Our first step in remedying the problem is to take stock of your tortoise’s diet. Ensuring you have their diet on point is crucial, and each tortoise species has slightly different needs.
Next, you need to take a look at their living conditions. Are you supplying your tortoise with all they need to live a healthy life? Uninterrupted UV lighting for 8 to 10 hours per day along with a heat source.
Without these two components and for the right amount of time, your tortoise will be unable to metabolize calcium in its diet or supplements fully. You also want to make sure that nothing is blocking the UV light from covering most of the enclosure.

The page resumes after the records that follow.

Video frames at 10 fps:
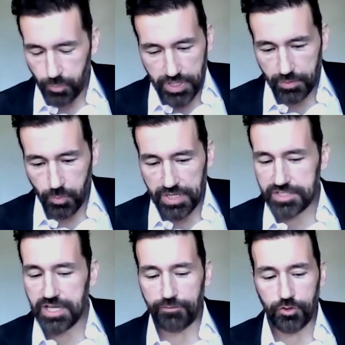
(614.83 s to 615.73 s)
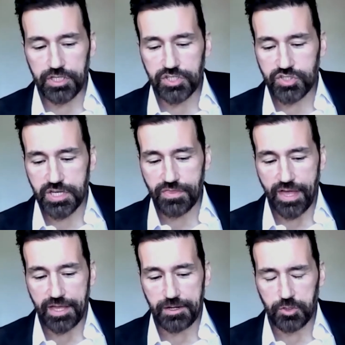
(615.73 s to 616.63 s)
we definitely see
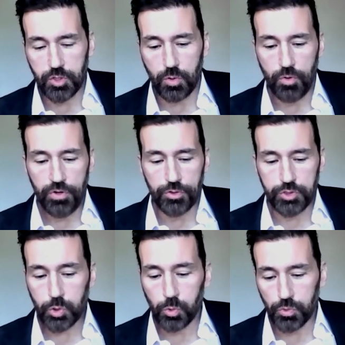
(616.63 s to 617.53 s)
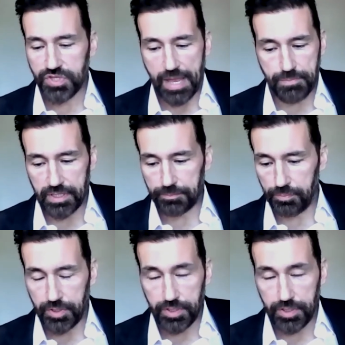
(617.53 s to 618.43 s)
that, the tools have been
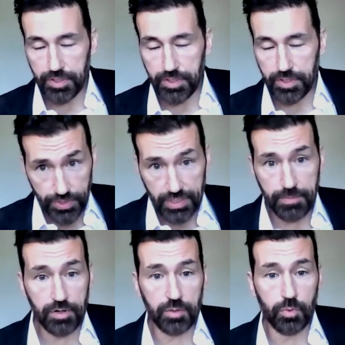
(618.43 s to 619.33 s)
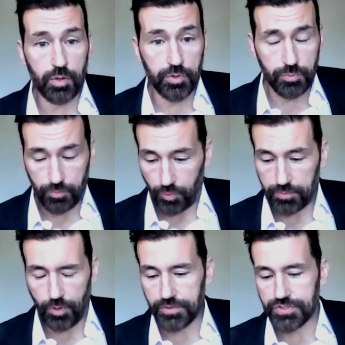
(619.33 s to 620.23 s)
implemented, tools like American Well, which Roy
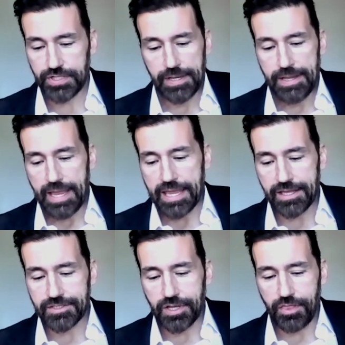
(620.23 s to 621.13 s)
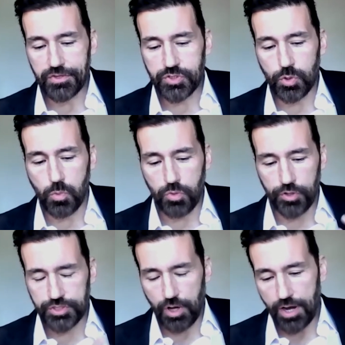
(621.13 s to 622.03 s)
runs. And so
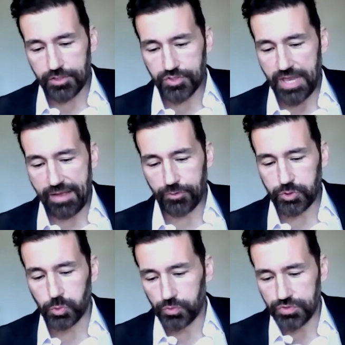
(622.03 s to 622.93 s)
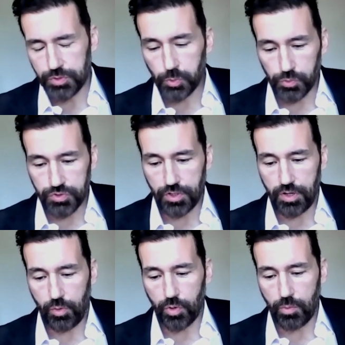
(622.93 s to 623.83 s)
the doctors have the tools are
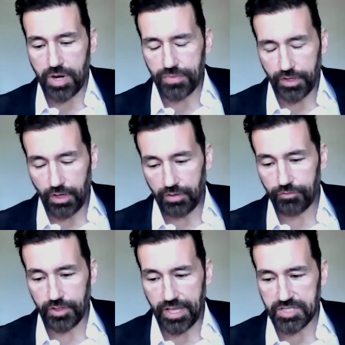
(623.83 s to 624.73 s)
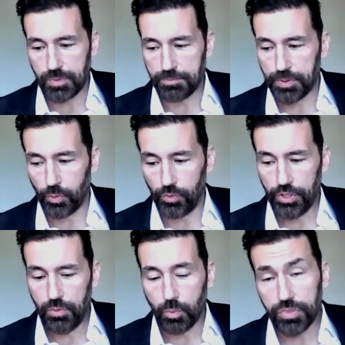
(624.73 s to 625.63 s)
not going away, and the comfort has been
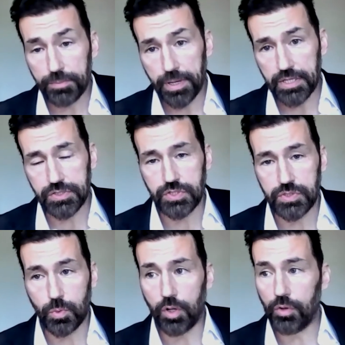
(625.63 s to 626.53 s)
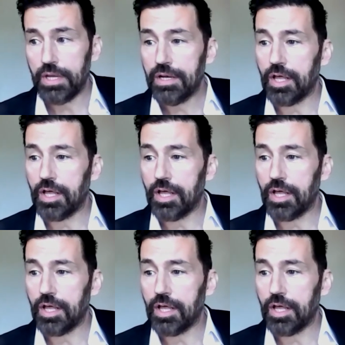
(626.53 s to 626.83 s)
built with the patients as well.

In most instances, you will find a problem in their diet or setup. If you can, I would ask someone more experienced to take a look. Two sets of eyes are better than one set, and most tortoise people will be happy to help.
Feeding your tortoise on a fully store-bought diet can lead to problems as it is well known that they can lack the nutrients required to keep your tortoise healthy. As tortoise owners, we want to replicate our tortoise’s diet as closely as possible to what they would have in the wild.
While store-bought greens can be used, you will want to supplement them with other wildflowers and greens such as dandelions and clover.
Calcium supplements are an excellent addition; however, there are a few things to keep in mind. Some people will jump the gun offering crushed eggs or supplements that are designed for people.
Supplement that is not designed for reptiles will often contain other minerals that are not intended for a tortoise. Leading to more problems for your tortoise than they started within the process.
You can get a calcium supplement designed explicitly for a tortoise, with the manufacturers saying it is impossible to overdose on. While this is great, they are still bitter and should only be sprinkled over food.
It’s common for tortoises to refuse point blank to eat their food when covered in calcium supplements. I can only put this down to the bitter taste.
If you have a tortoise that will not eat their food with calcium supplement on. Within the tortoise community, people have had great success adding the supplement to the tortoise bathing water. As your tortoise baths and take on the water, they will indirectly take on the supplement.
Cuttlefish bone and tortoise block are good additions to your tortoise enclosure. However, as your tortoise will only occasionally nibble at them, they are not the best solution, and the powdered calcium is best.
If you have done all the above and the problem is only getting worse and not better, you may need to visit a vet. I must point out that everything with a tortoise is slow, and the problem will not go overnight, but it shouldn’t worsen.
A vet will carry out many tests on your tortoise that we can not at home. The test will be able to show if your tortoise can metabolize the calcium we provide them correctly.
If your vet spots a problem, they will be able to offer your tortoise vitamin D3 injections and additional calcium supplements.
They will also be best to offer advice on getting the problem under control and revered.